Host-Info
Ulrich Körtner
Institut für Systematische Theologie der Evangelisch-Theologischen Fakultät und Institut für Ethik und Recht in der Medizin, Universität Wien
 
ORF ON Science :  Ulrich Körtner :  Gesellschaft .  Medizin und Gesundheit .  Leben 
 
Klone: Menschen oder Monster?, Teil 1  
  Auch nach dem Fälschungsskandal um den südkoreanischen Forscher Hwang gilt es weiter als wahrscheinlich, dass das Klonen im Humanbereich grundsätzlich möglich ist. Zwar stößt das Klonen zu reproduktiven Zwecken weltweit auf Ablehnung. Die bioethische Debatte um das so genannte therapeutische Klonen hält jedoch unvermindert an. Umstritten ist vor allem der ontologische und moralische Status entwicklungsfähiger Zellen, die durch Klonen entstehen.  
Neue Klonversuche
Der Skandal um den Klonforscher Hwang Woo Suk und seine komplett gefälschte Studie über Stammzelllinien, die aus geklonten menschlichen Embryonen gewonnen sein sollten, hat die Forschung auf diesem Gebiet nicht stoppen können.

Vor wenigen Wochen haben Forscher der Harvard University mit Arbeiten zum Klonen menschlicher Embryonen begonnen. Auch ihr Ziel ist es, Stammzelllinien für therapeutische Zwecke zu entwickeln.
->   science.ORF.at: US-Forscher klonen menschliche Embryonen
->   science.ORF.at: Hwangs Stammzellstudie komplett gefälscht
Forschungsaktivitäten auch in Europa
In Europa wird auf dem Gebiet des therapeutischen Klonens ebenfalls geforscht. Bereits 2003 hat die britische Human Fertilisation and Embryology Authority das erste Forschungsvorhaben zur Herstellung von Stammzelllinien aus geklonten menschlichen Blastozysten zu Forschungszwecken genehmigt.

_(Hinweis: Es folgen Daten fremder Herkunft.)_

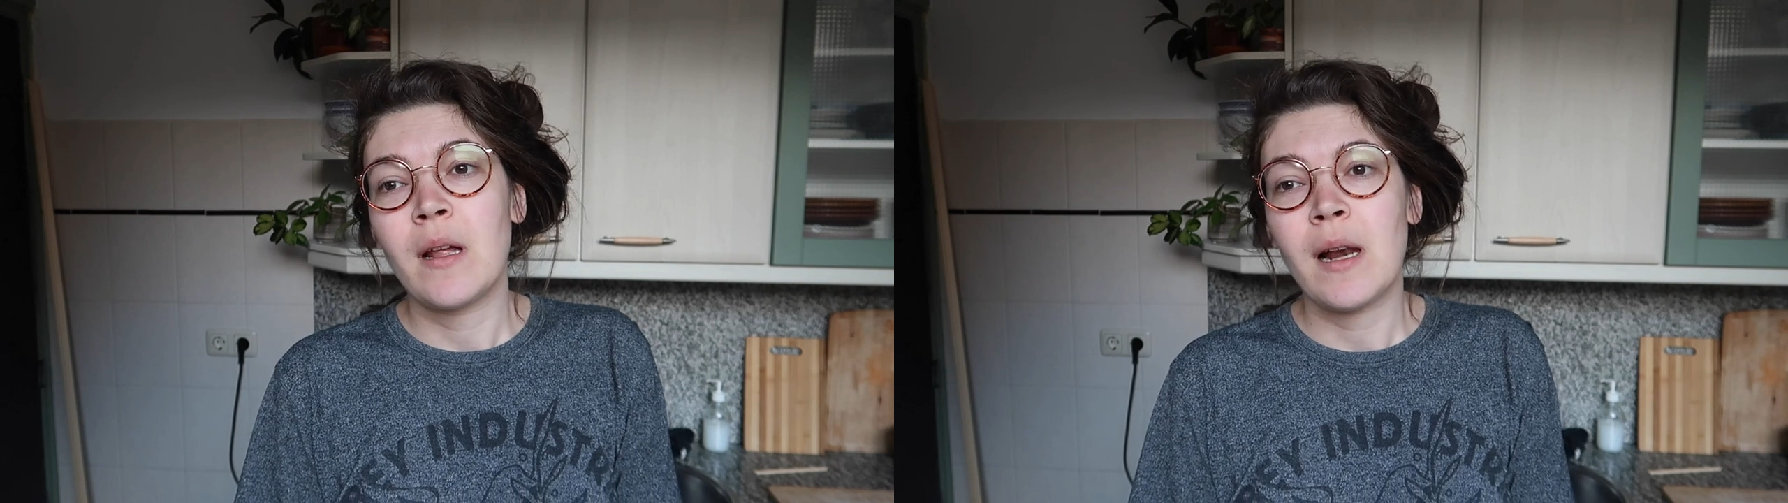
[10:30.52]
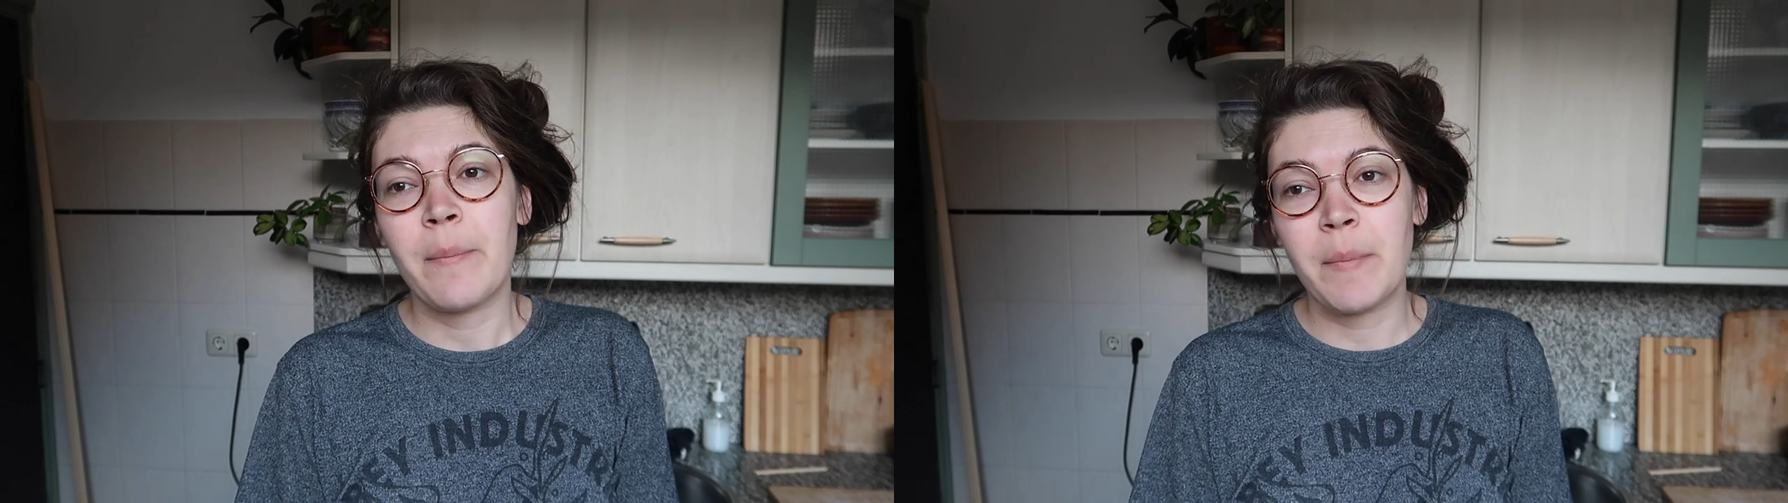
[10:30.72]

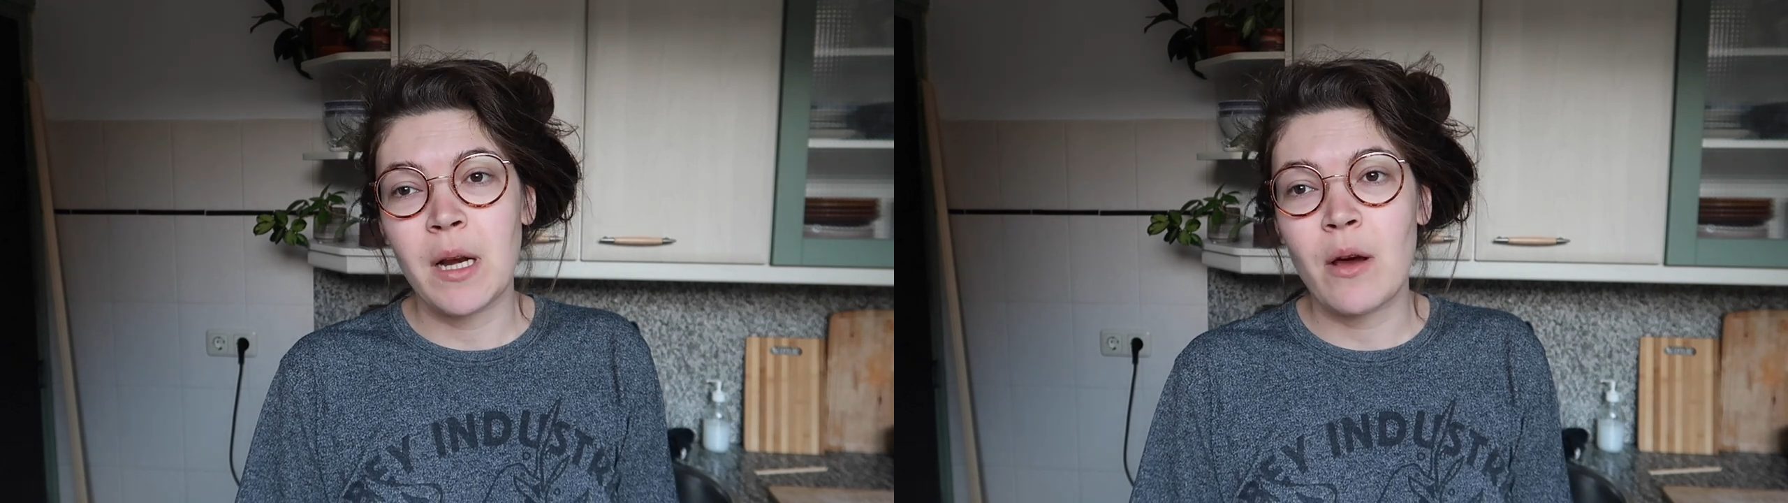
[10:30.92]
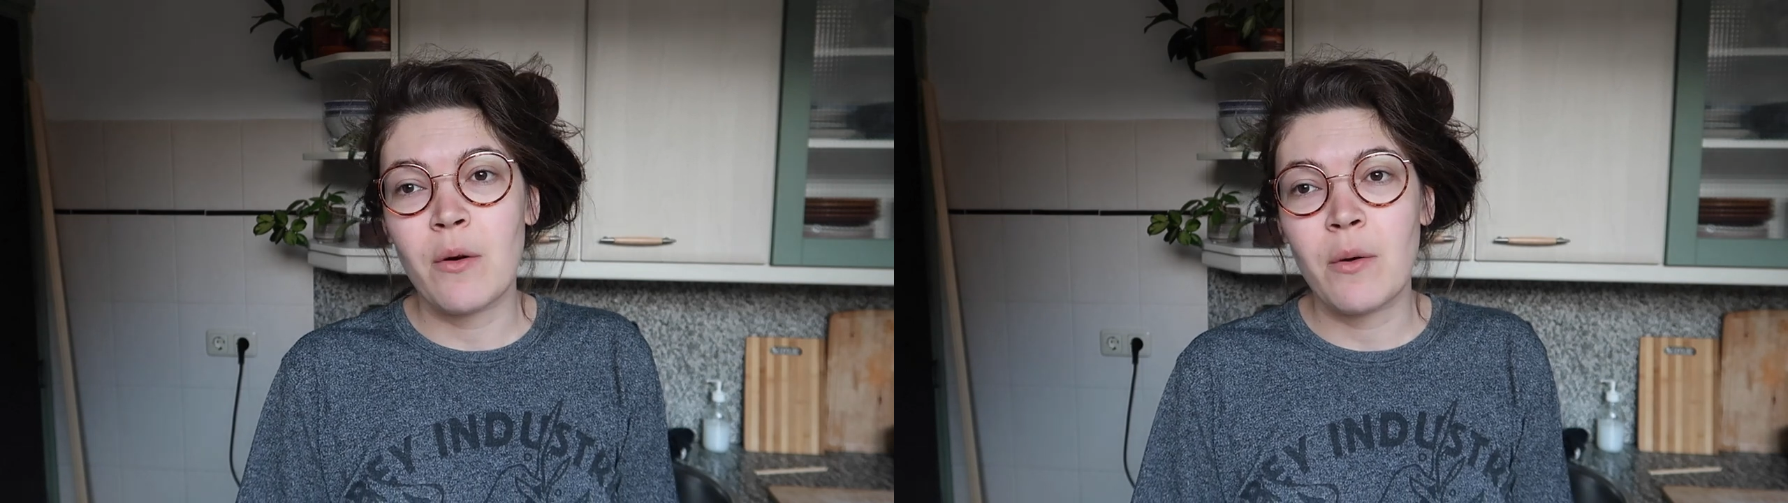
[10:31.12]
Let me
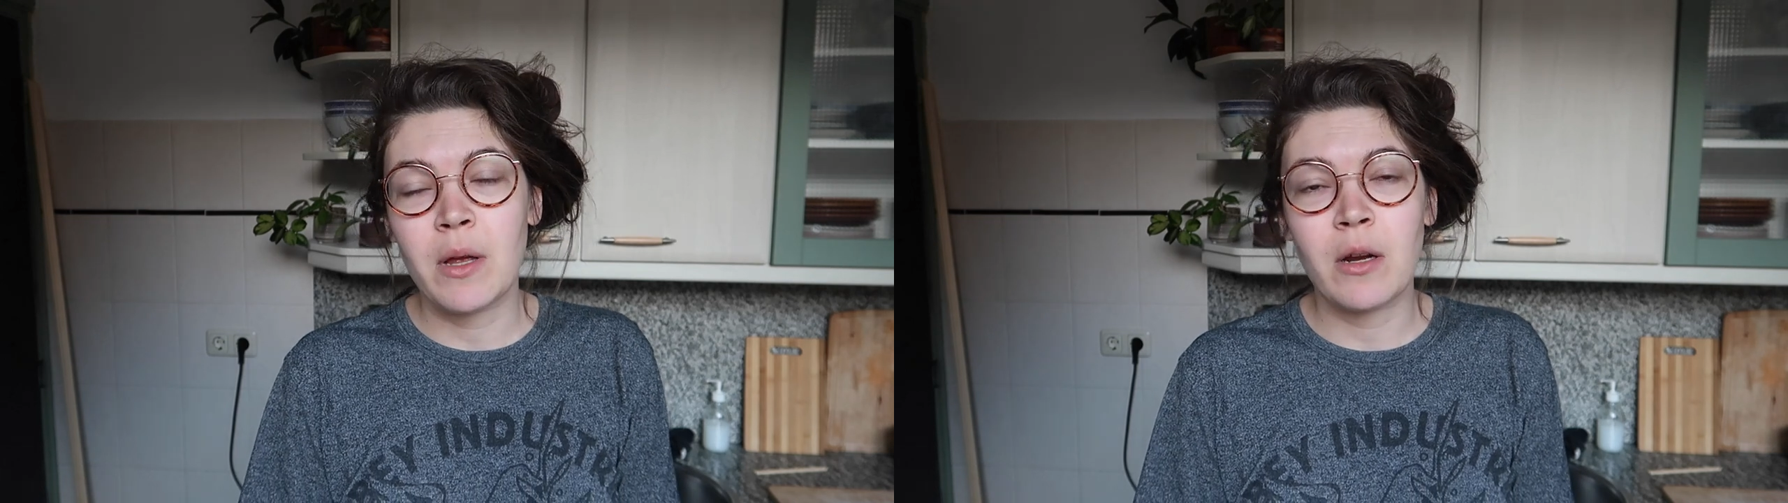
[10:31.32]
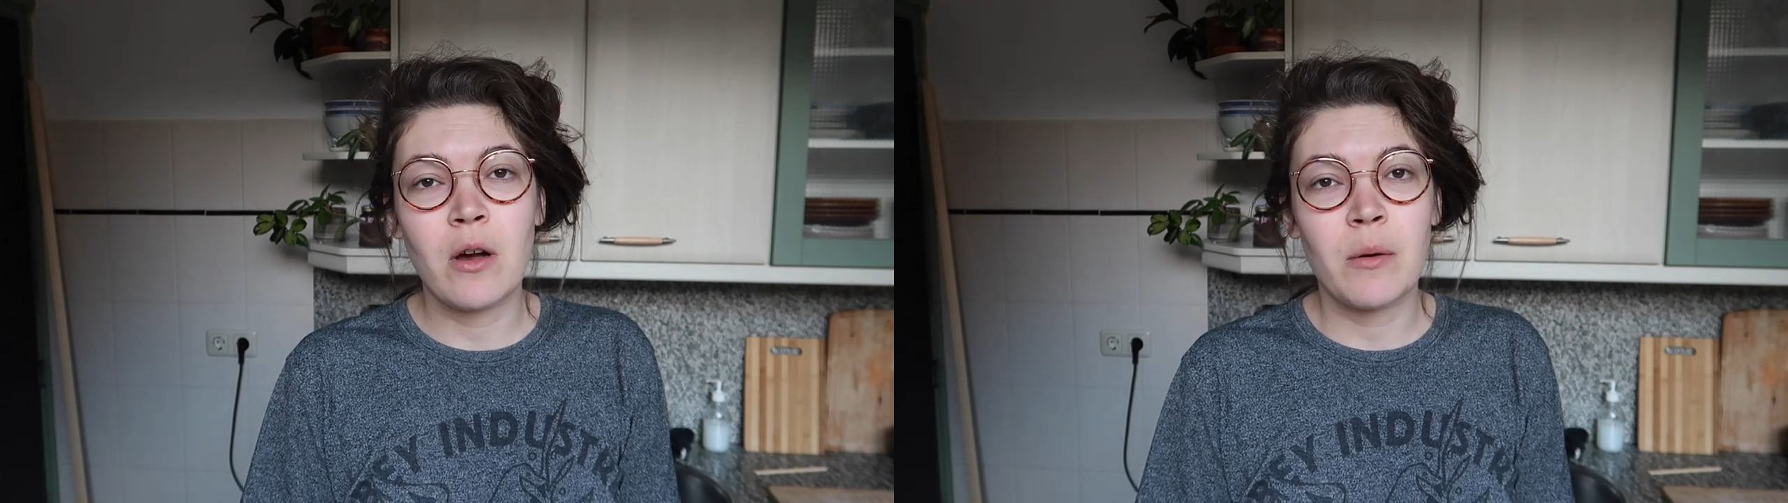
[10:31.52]
know
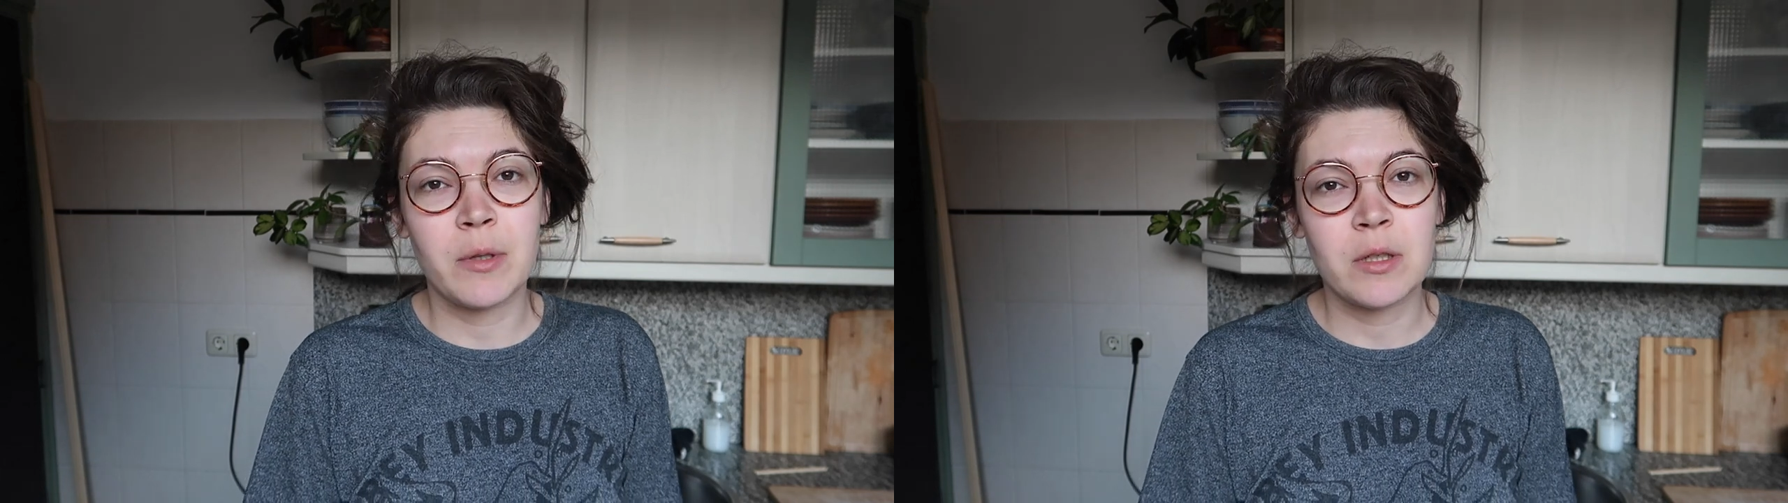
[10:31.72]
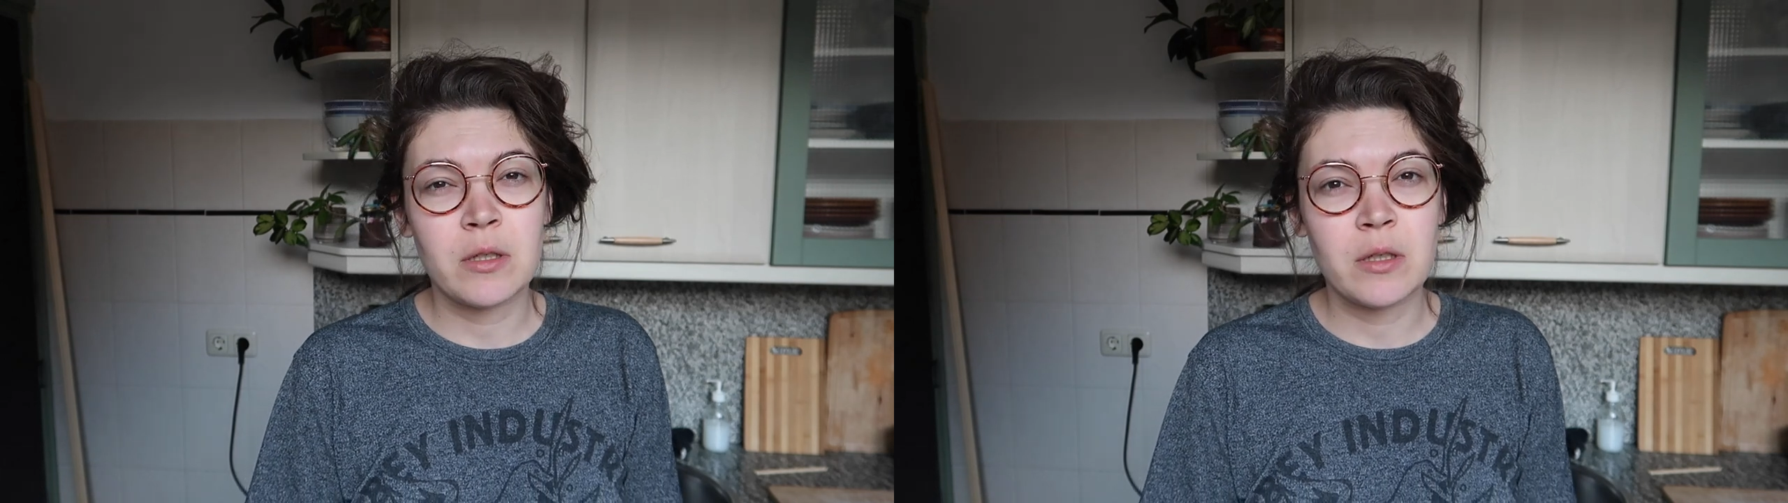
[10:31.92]
in the
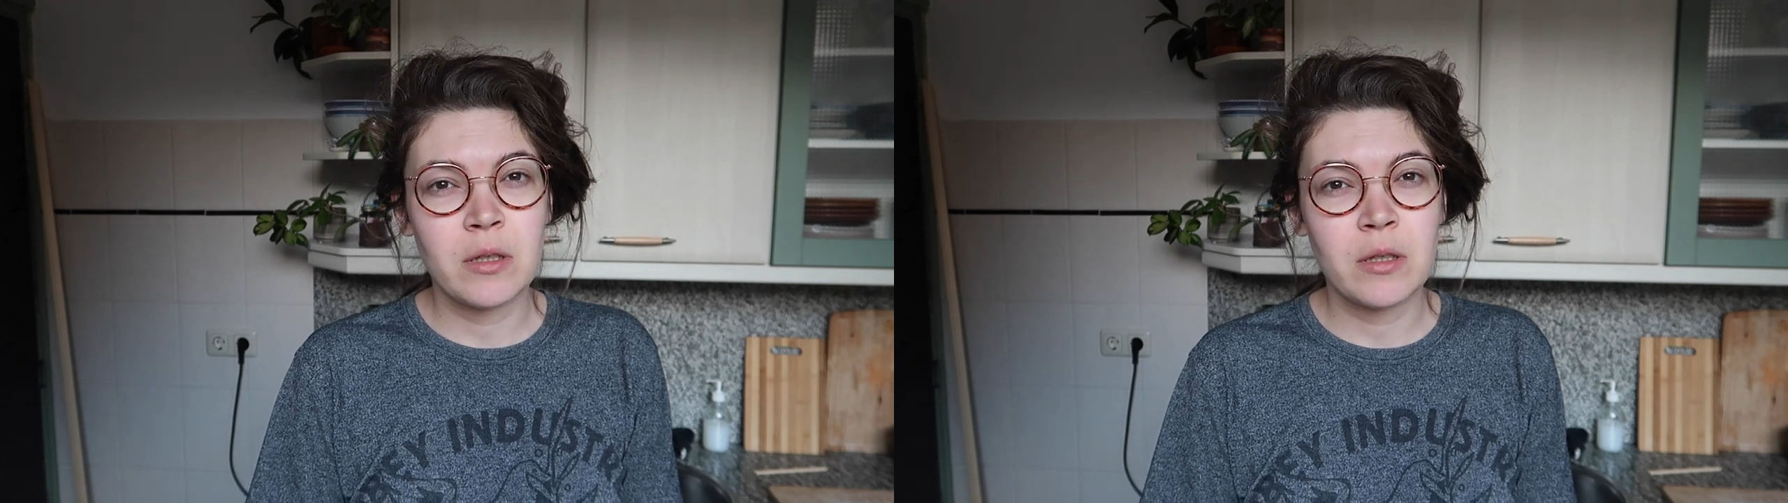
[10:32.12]
comments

Auch andere europäische Länder, z.B. Schweden, haben Rechtsgrundlagen für das Klonen zu biomedizinischen Zwecken geschaffen.
Geklonte Embryonen: Werdende Menschen?
Ethisch ist das Klonen menschlicher Embryonen weiterhin umstritten. Handelt es sich bei ihnen um werdende Menschen oder um eine Lebensform eigener Art, die nicht unter den Schutz der Menschenwürde und des Lebens fällt? Nach einer verbreiteten Ansicht handelt es sich bei geklonten Embryonen genauso um werdende Menschen wie bei in vitro befruchteten Eizellen.

Folgt man dieser Argumentation, müsste das Klonen menschlicher Embryonen aus prinzipiellen Erwägungen verboten werden. Auch wenn ein geklonter Embryo nicht eine Frau implantiert würde, um eine Schwangerschaft herbeizuführen, handelte es sich um ein unethisches Experiment am Menschen. Zwischen therapeutischem und reproduktiven Klonen bestünde demnach ethisch kein Unterschied. Beides wäre abzulehnen.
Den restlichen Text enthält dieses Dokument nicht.